Este texto é dirigido a vários públicos-alvo para não deixar ninguém de fora, já que o coronavírus também não deixa.

Portanto, para os mais ridículos que acham que esvaziar as prateleiras dos supermercados é a melhor opção, um conselho: ponham a mão na consciência e preocupem-se com outros também. Expliquem-me a necessidade do exagero, da carrada de pacotes de leite e latas de atum que depositam no vosso carrinho de compras. Há pouco fui ao supermercado e só queria um pacote de leite. Um! E graças aos desalmados, que têm as três prateleiras cheias de leite em casa, já não chegou para mim. Nem para mim, nem para mais ninguém. Porque esta é a sociedade individualista que temos.

Aos paranóicos, isto não é o fim do mundo. E se for, lavem as mãos e mantenham a calma. Resolvam o que têm a resolver, talvez seja uma boa oportunidade que a vida vos está a dar para refletirem sobre que espécime andam cá a fazer.

Aos que foram hoje para a praia, vou-me conter para não me dirigir a vocês como uma cambada de anormais (a ser simpática) que acha que está de férias. Serve para os jovens e para as crianças e para os pais, que os deixaram ir.
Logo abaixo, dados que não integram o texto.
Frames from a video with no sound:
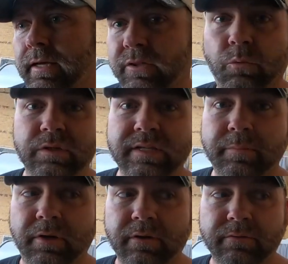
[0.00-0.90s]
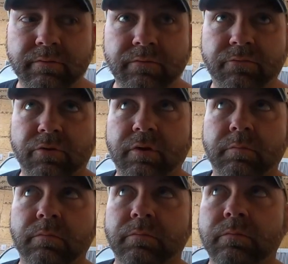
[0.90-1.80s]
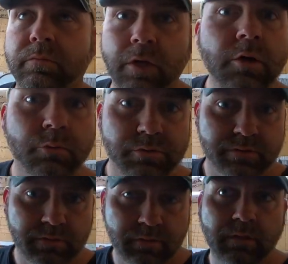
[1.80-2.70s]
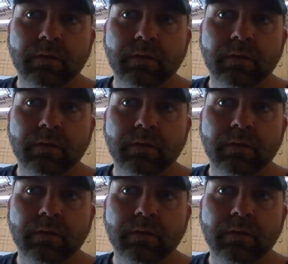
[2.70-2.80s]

And the ones I bought from Lowe's,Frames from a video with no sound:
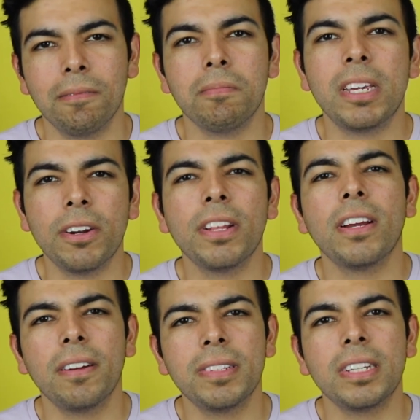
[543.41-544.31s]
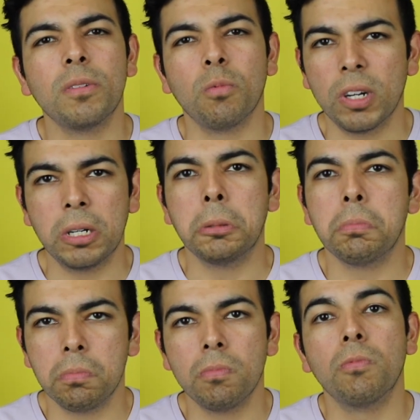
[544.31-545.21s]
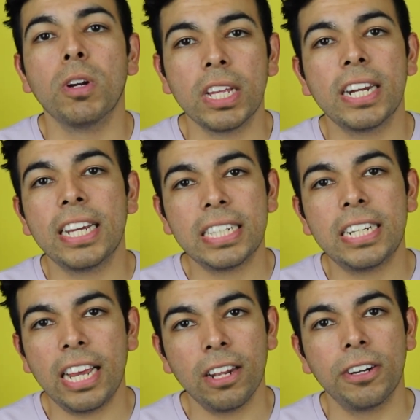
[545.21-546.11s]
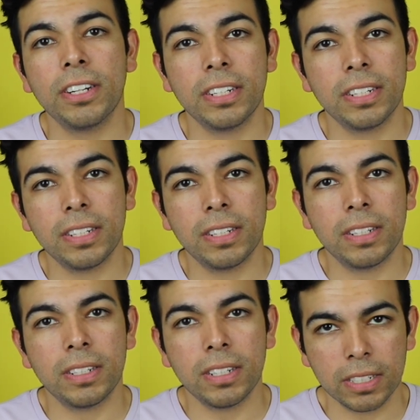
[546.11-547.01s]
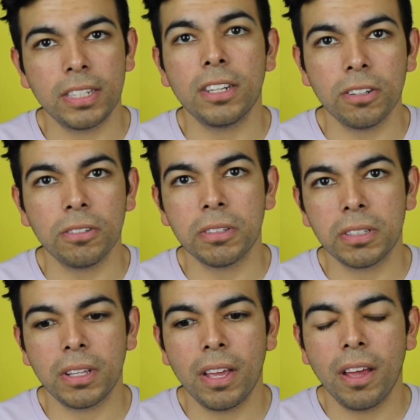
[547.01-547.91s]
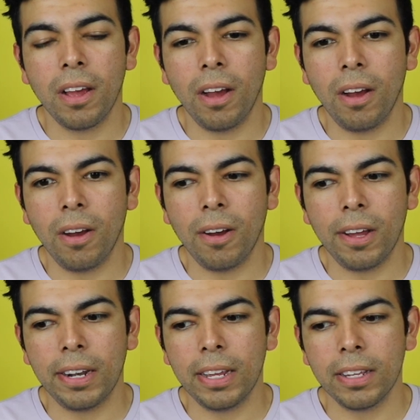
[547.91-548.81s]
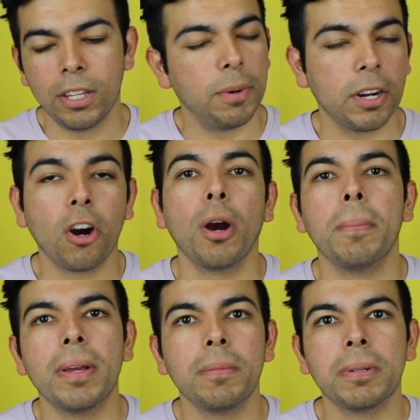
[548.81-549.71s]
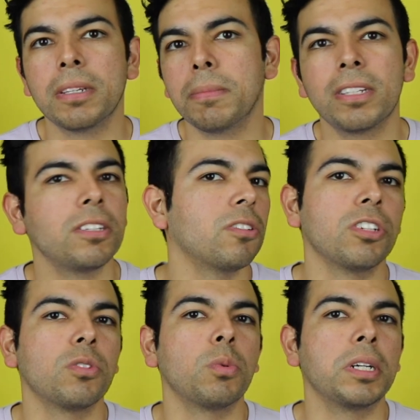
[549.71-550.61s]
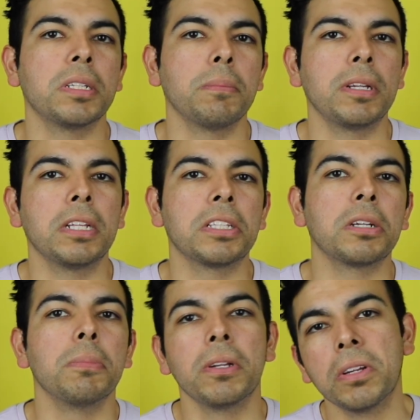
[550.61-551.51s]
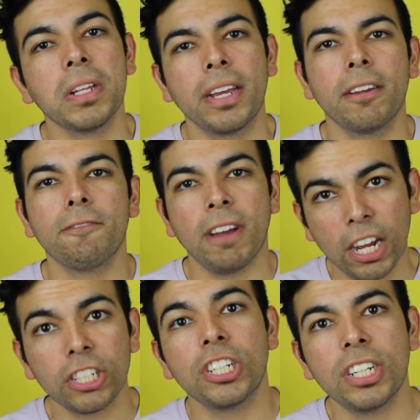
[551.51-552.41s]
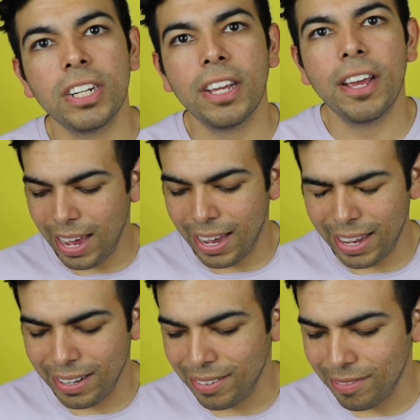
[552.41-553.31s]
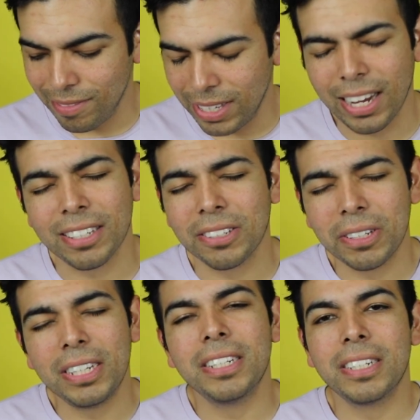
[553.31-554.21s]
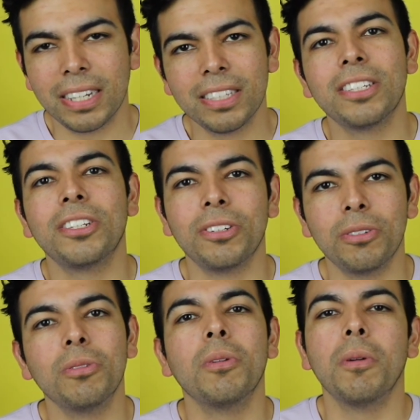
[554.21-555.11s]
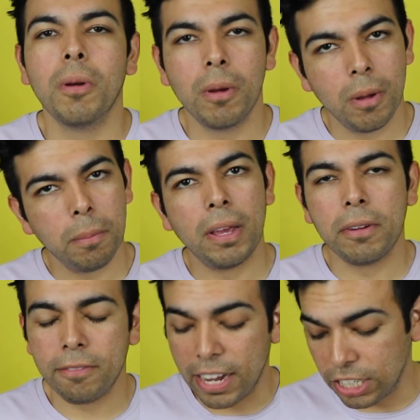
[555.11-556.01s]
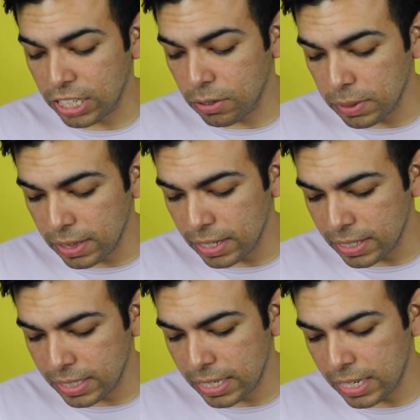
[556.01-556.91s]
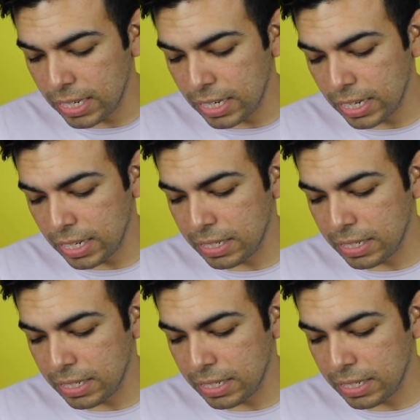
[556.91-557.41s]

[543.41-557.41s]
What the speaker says: here and there I've seen him wear really nice tailored tuxedos on the red carpet, but sometimes he'll just wear something that's completely like fashion. And yeah, so he tends to play with fashion, and with this he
Vamos lá ver, toda a gente dá palpites. Toda a gente acha que o melhor é isto e não aquilo. O país está a tomar medidas e ninguém está em posição para mandar postas de pescada para o ar. Os casos vão aumentar, vão. É por isso que é importante estar informado e não agir sob histeria. Comprem só o necessário, deixem de ser egoístas. Protejam-se. Lavem as mãos, como deveriam fazer sempre. Não corram para os hospitais, só porque tossiram uma vez hoje. Sejam conscientes. Os que estão de quarentena, fiquem em casa. Respeitem as regras, respeitem-se a vocês e aos outros. Não é desdramatizar, é ganhar consciência. E, por favor, não percam a cabeça. A humanidade está a ficar cara.